When I pass this clock tower, I’m reminded of my youth. I would journey to Ravenswood avenue and hike along the metra tracks looking like one of the boys from the movie Stand by me, and this clock tower would be my stopping point. I used to think it was so terribly far from my home, and it was the most visible place you could see visually. It’s funny how some places are saturated by a moment of our own timelines, and we forget these things. Take them for granted, scarcely realizing that someday, we will look back and realize we were in those places, we lived a part of our existence in them, they symbolized a place in ourselves. I saw my young pup self, an imprint from my fractured memory hiking along, having fun being on an ‘adventure’, an intrepid urban adventurer looking to discover something lost or valuable in hidden places.
Right now I’m reading : Mortal Trash by Kim Addonizio. Sometimes I do dig her work, and a few poems I found were replete with allusions to past experiences and blunders, triumphs, and ennui from life. Of course these are powerful shaper’s of ourselves, since they were things we partook in, like a play and we the actors in the theater of minds. I realize this now, that I’m in a place I neither wish to be in, from, or associated with, but rather in some other world entirely. Yet I suppose not learning and knowing of such places helps, for when I arrive I don’t want to feel like I’ve arrived, or I’ve been there my entire life before even having stepped foot on its soil. Yet I didn’t find her work as ‘me’ as Richard Silken (who wrote ‘War of the Foxes’). There was a way in which he flowed and detailed his poems that resonated with me. It was clean, descriptive, and beautiful, a touch of melancholy and a smattering of cunning.

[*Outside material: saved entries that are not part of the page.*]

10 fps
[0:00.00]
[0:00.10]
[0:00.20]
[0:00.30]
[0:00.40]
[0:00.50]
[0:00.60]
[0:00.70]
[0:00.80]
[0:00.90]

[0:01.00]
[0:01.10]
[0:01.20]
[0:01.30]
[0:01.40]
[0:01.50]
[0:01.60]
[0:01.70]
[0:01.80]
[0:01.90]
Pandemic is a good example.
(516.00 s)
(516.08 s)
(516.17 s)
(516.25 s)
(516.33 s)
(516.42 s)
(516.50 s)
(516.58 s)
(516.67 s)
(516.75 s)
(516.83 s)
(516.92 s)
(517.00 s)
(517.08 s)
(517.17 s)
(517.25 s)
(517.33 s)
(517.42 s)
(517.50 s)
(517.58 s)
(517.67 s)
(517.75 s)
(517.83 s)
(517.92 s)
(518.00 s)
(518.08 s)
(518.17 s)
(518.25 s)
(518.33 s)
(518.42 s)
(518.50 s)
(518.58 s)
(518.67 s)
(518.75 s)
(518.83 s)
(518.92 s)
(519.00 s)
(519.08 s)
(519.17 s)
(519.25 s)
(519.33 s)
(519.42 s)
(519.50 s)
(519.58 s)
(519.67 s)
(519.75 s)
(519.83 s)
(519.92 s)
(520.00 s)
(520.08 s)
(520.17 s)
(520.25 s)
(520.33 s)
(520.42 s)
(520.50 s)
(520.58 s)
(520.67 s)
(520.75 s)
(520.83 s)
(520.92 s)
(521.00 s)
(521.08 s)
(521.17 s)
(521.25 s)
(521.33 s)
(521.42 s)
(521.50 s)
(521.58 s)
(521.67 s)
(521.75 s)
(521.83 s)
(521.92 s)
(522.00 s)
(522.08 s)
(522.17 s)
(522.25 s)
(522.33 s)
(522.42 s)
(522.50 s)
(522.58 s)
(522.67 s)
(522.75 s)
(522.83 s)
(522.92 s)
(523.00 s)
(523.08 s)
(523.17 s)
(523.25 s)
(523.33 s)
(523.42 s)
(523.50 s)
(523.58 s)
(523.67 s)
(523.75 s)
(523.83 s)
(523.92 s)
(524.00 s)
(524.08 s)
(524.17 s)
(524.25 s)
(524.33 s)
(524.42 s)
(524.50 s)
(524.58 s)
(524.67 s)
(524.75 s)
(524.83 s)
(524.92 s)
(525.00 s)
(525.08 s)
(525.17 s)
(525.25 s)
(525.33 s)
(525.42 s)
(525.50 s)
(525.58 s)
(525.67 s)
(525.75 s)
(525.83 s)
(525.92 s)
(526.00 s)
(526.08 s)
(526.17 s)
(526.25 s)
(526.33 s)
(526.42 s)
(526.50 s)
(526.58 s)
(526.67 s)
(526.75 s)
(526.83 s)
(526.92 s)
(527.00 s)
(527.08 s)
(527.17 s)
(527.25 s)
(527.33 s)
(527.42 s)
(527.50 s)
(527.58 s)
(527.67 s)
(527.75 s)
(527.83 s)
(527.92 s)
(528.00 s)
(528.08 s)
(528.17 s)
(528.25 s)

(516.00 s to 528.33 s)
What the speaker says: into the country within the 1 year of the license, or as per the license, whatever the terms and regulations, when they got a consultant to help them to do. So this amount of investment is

I ran stoops this morning at the park, he was quite happy. Lately it’s been too arctic cold to even venture much farther than I ordinarily would like. I was able to cast the ball yesterday as well so he’s going to sleep in good today while I’m at work. I see my friend Amra at The Mart now, she’s such a sweet Bosnian girl, and I made friends with her and her husband just from walking stoops at Eugene field so much. I also befriended my neighbors Angela and her son Chris, who sometimes dogsit stoops for me when I go on road trips. I took a liking to the kid, he’s an honor roll student and takes his studies seriously. I was mentoring him for a spell, until his moms tried making me his free tutor/babysitter. Funny how some people try to take a mile when you give them an inch. I wonder to myself what would happen if I asked them a favor or leaned on them expecting their help with this or that ? They might for a little while.

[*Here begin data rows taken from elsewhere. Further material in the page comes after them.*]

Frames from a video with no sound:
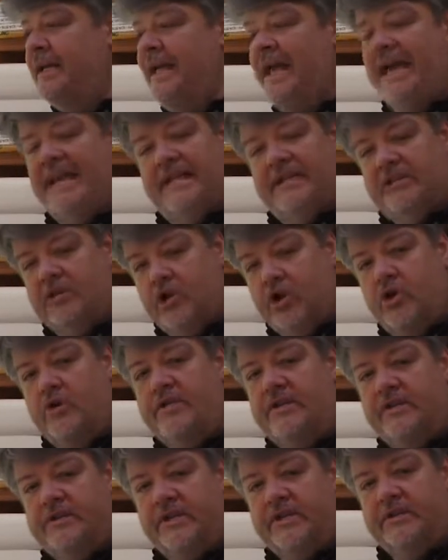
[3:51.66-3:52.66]
And he's learned
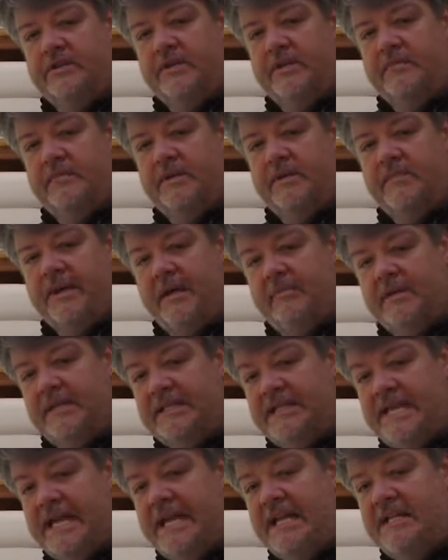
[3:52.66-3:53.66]
the system to be able
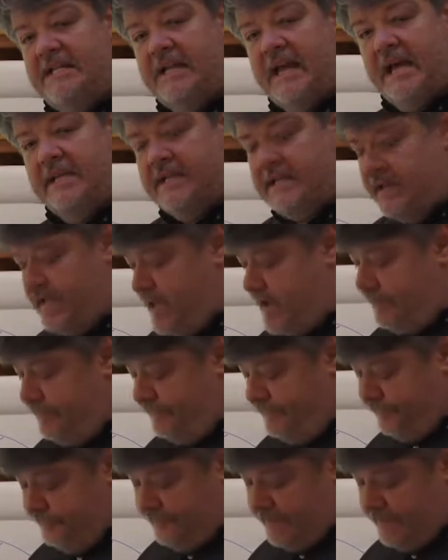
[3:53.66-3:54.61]
to teach that to them.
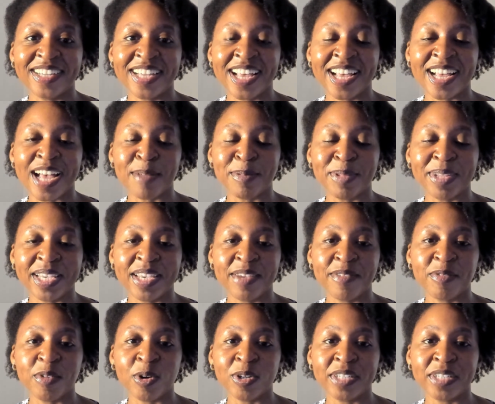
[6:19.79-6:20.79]
I'm
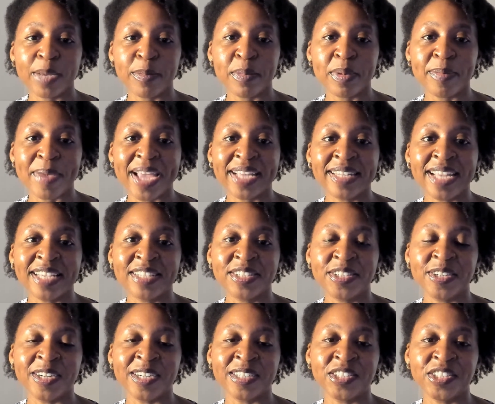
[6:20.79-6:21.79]
looking forward to coming back next year.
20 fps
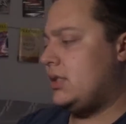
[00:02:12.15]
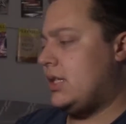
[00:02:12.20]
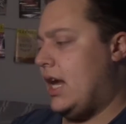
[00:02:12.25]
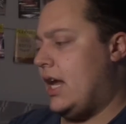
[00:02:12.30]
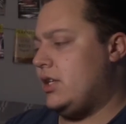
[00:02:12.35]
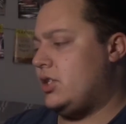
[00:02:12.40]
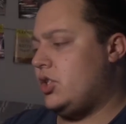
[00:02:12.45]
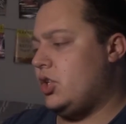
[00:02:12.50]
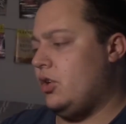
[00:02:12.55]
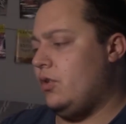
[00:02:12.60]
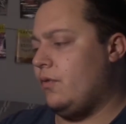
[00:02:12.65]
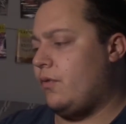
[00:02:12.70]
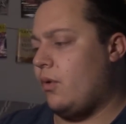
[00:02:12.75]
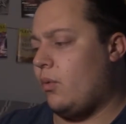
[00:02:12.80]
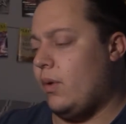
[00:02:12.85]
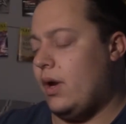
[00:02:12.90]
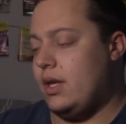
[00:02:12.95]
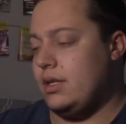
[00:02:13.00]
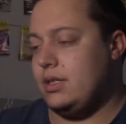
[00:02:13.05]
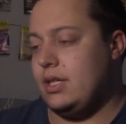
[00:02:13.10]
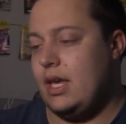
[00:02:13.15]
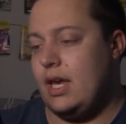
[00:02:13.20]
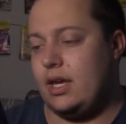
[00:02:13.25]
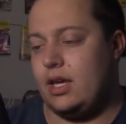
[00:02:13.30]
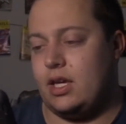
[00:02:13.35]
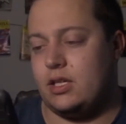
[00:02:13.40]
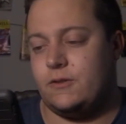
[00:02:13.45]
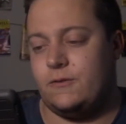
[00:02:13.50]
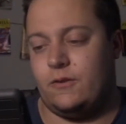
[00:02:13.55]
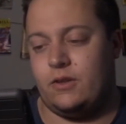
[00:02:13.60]
Stay tuned for when
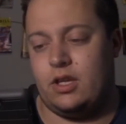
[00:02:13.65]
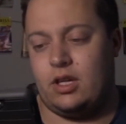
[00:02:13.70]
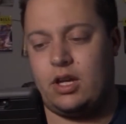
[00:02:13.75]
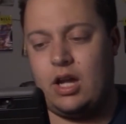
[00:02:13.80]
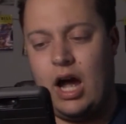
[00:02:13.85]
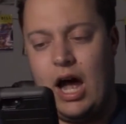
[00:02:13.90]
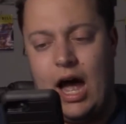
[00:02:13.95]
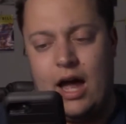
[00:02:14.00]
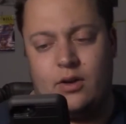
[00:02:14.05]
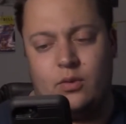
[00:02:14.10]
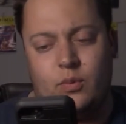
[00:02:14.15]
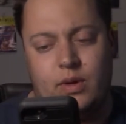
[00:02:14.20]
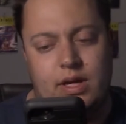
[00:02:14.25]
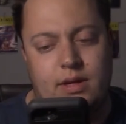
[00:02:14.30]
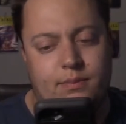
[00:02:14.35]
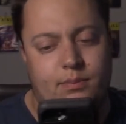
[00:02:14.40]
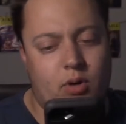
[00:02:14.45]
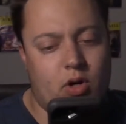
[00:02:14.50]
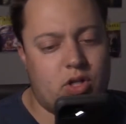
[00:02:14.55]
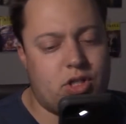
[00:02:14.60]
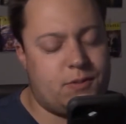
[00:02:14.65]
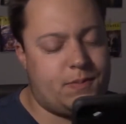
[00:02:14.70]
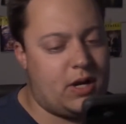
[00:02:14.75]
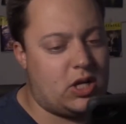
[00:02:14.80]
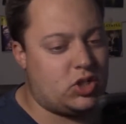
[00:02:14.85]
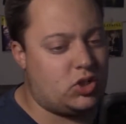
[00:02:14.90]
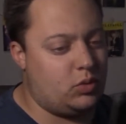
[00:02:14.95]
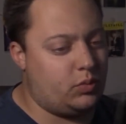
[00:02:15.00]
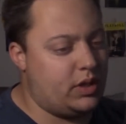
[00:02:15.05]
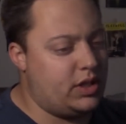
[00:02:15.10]
tickets for the Cotton Winged Bird
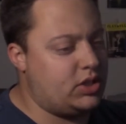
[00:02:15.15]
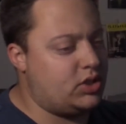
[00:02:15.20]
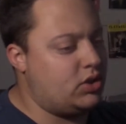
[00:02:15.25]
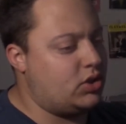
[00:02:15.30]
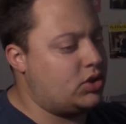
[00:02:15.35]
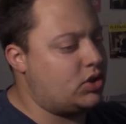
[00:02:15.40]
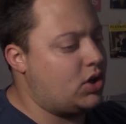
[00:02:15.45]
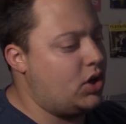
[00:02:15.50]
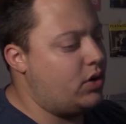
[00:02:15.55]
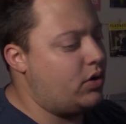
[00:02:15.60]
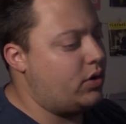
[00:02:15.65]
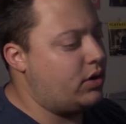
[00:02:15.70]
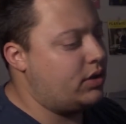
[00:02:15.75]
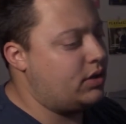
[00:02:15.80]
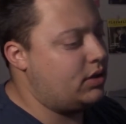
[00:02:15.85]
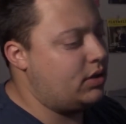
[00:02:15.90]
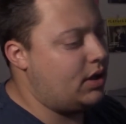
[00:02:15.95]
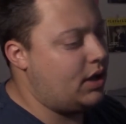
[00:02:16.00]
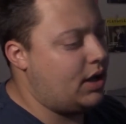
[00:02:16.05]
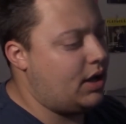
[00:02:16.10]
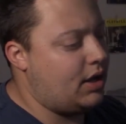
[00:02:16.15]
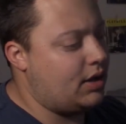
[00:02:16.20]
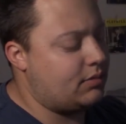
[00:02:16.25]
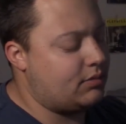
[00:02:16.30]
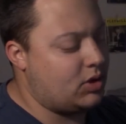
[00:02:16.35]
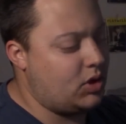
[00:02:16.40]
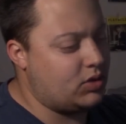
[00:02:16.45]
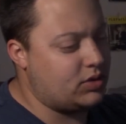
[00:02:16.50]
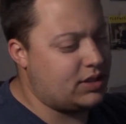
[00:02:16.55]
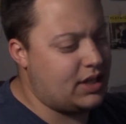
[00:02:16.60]
special research go, uh,
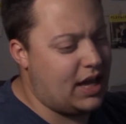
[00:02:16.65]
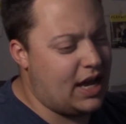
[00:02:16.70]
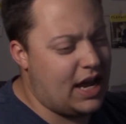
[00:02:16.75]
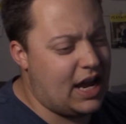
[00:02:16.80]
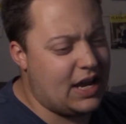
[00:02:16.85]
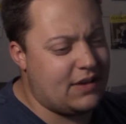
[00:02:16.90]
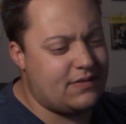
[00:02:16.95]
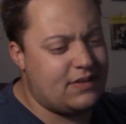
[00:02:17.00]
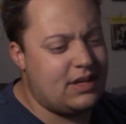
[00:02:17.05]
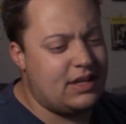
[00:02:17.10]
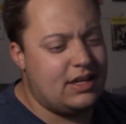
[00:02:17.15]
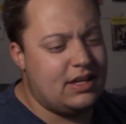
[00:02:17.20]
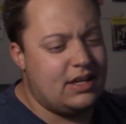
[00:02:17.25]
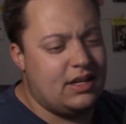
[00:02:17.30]
goes live.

I gave the neighbors upstairs in unit 3B some last minute gifts. This sweet woman named Paris I gave a Japanese style notebook I got from Kinokuniya at Matsuwa marketplace, and her son a book : How to Draw Almost Anything. Small, neighborly gifts, I like to think that they enjoyed them. Every now and again, I like practicing random acts of niceness if only to brighten up somebodies existence. Restoration in humanity starts with giving, not always receiving and waiting for others to initiate life.

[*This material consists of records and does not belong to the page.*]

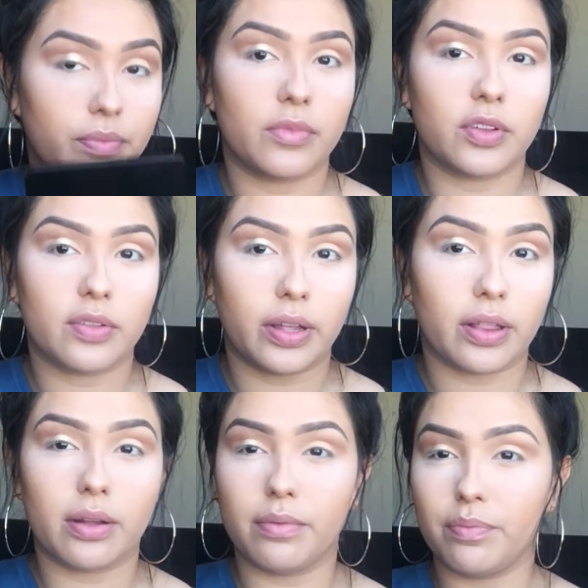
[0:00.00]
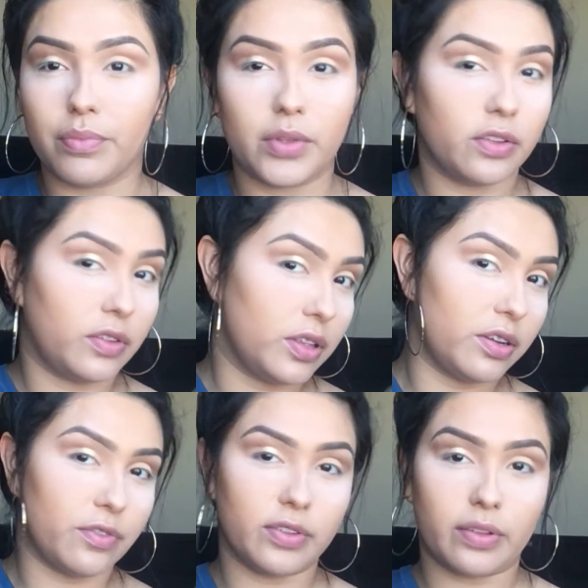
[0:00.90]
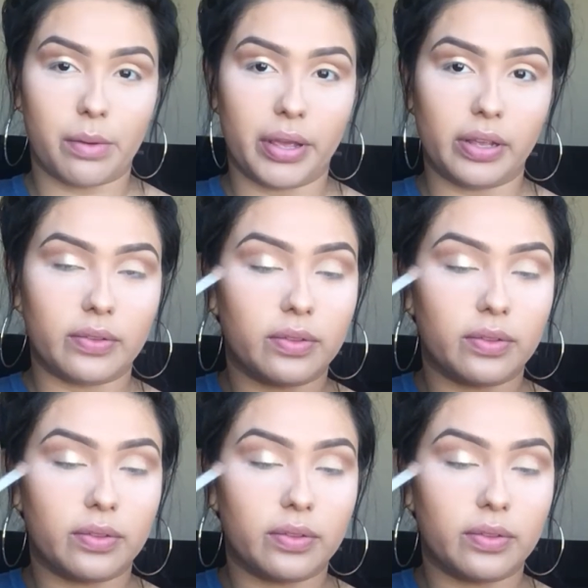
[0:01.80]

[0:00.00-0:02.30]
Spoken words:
Just like that. And you see the difference that makes?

I have volumes of journals, sketchbooks, notebooks that are dying for me to bleed ink all over the blank pages. These days I seem to be too busy, preoccupied, I have to exhaust myself to the fullest just to make it another day. My world is such like a finely tuned precision orchestra, one wrong wave from the conductor can send my performance into full disaster mode, and unlike in IT there’s no disaster recovery from that. One instrument fails, they all do, as one. Sync or swim.